Il neoliberismo è uno stile di vita. La predisposizione ad affrontare le dispute del mercato globale incide sia sulla struttura societaria che sulle disposizioni emotive atomizzate

La globalizzazione implicava un orizzonte basato sul primato del mercato, con lo Stato come gestore a garanzia delle libertà individuali, che si confondevano con le libertà di commercio e circolazione delle merci. Il freno all'intervento statale, sostenuto dal Washington Consensus (1989) e diffuso dal Fondo Monetario Internazionale (FMI), conteneva la promessa mai realizzata da nessuna parte per la presentizzazione del futuro.

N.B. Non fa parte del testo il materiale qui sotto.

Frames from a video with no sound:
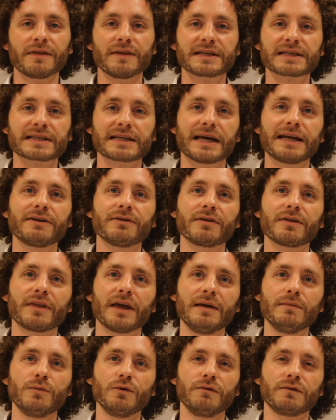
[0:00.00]
The standard
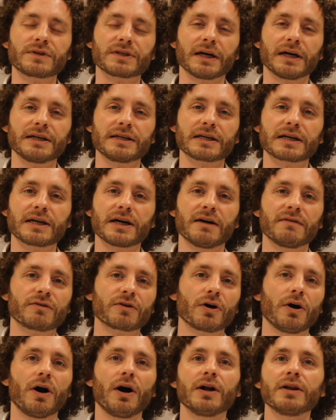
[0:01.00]
then moves on to
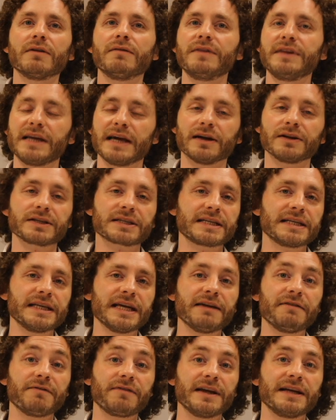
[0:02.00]
cover all of the
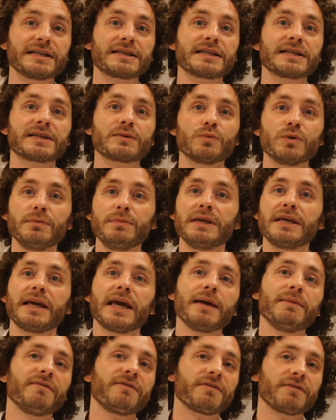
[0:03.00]
LCA phases we
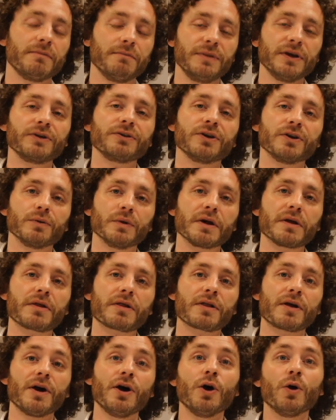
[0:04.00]
became familiar with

In Brasile, il malgoverno obbedisce al primer fallito. Adatta solo alla pubblicità, la politica economica ufficiale è visibile ai semafori e nei milioni di persone che soffrono di insicurezza alimentare. Cioè, la fame, che l'anonimo sostiene non esiste. Ora, al negazionismo cognitivo (della scienza e della conoscenza), del negazionismo affettivo (della mancanza di empatia per i vulnerabili) e del negazionismo politico (dello stato di diritto democratico) per imporre un regime illiberale, lo sfortunato rappresentante della morte aggiunge la cinica negazione della realtà e della statistica, tutte breve.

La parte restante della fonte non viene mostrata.